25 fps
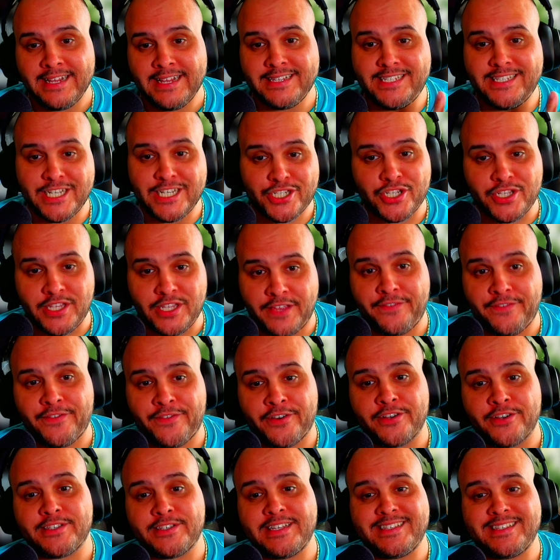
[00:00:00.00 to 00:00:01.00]
digitally
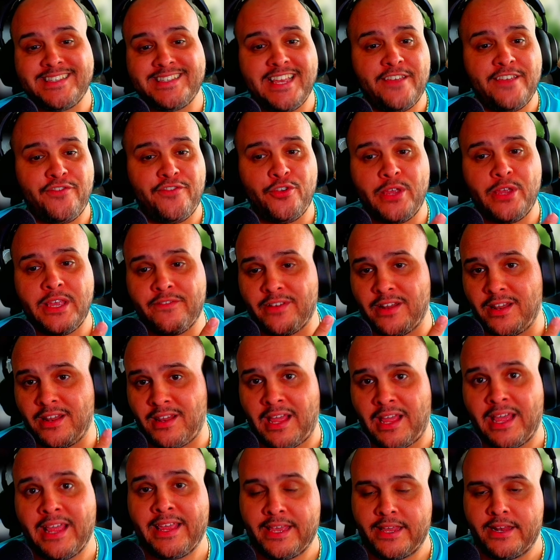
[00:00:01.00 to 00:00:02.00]
first, see if you even
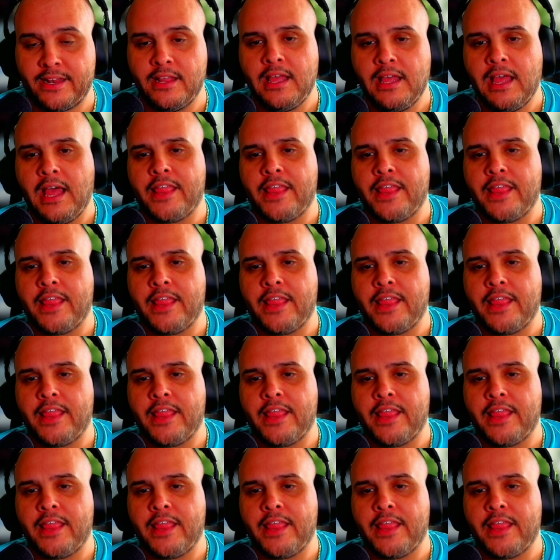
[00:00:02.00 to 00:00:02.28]
like it,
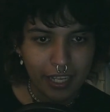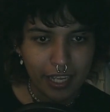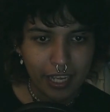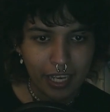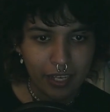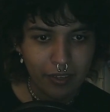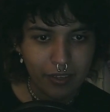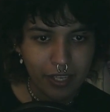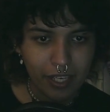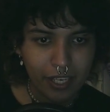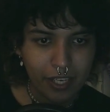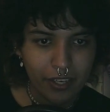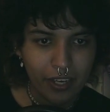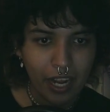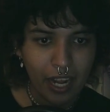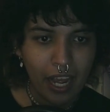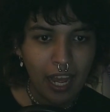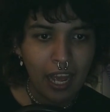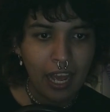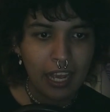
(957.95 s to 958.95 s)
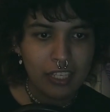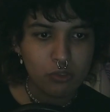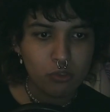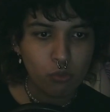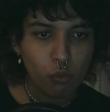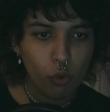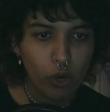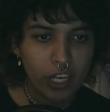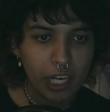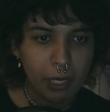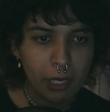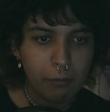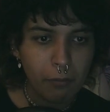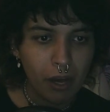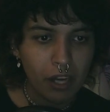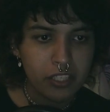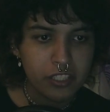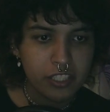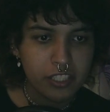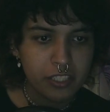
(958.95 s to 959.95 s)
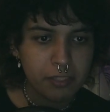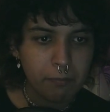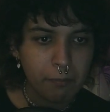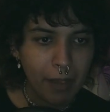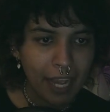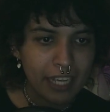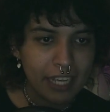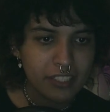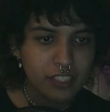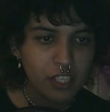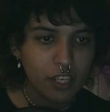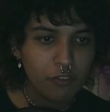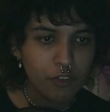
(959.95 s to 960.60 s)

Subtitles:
count here as one homogeneous mass of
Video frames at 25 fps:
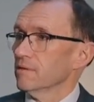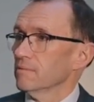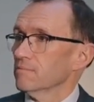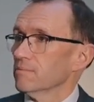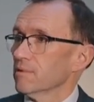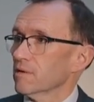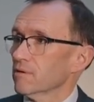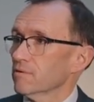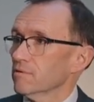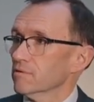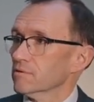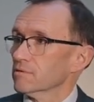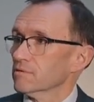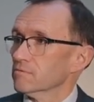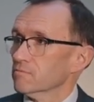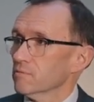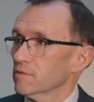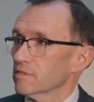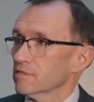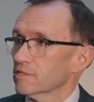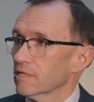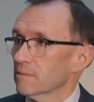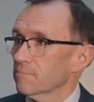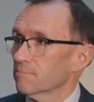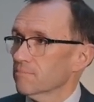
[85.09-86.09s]
because we
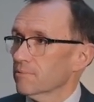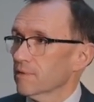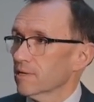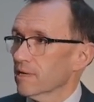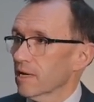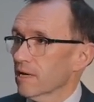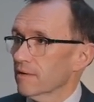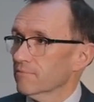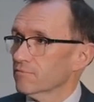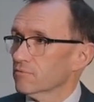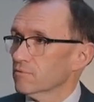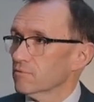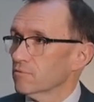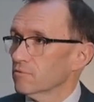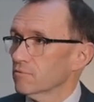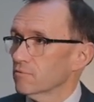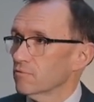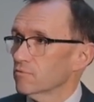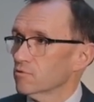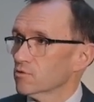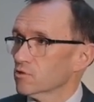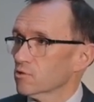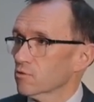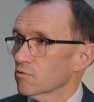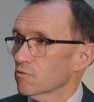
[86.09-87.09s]
simply have
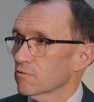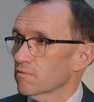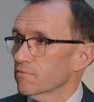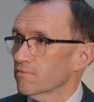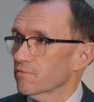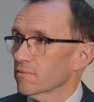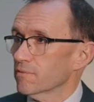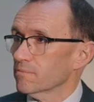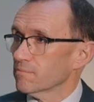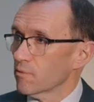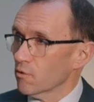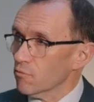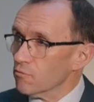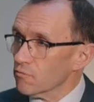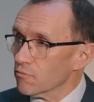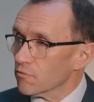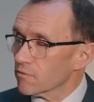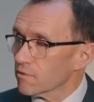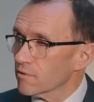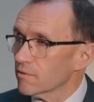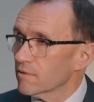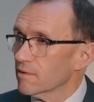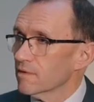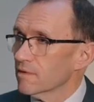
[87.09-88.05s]
to solve both.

※

### Brief
Skipping all pictures, set the listing down exactly as written.

### Task result
25 fps
[00:00:00.00 to 00:00:01.00]
digitally
[00:00:01.00 to 00:00:02.00]
first, see if you even
[00:00:02.00 to 00:00:02.28]
like it,
(957.95 s to 958.95 s)
(958.95 s to 959.95 s)
(959.95 s to 960.60 s)

Subtitles:
count here as one homogeneous mass of
Video frames at 25 fps:
[85.09-86.09s]
because we
[86.09-87.09s]
simply have
[87.09-88.05s]
to solve both.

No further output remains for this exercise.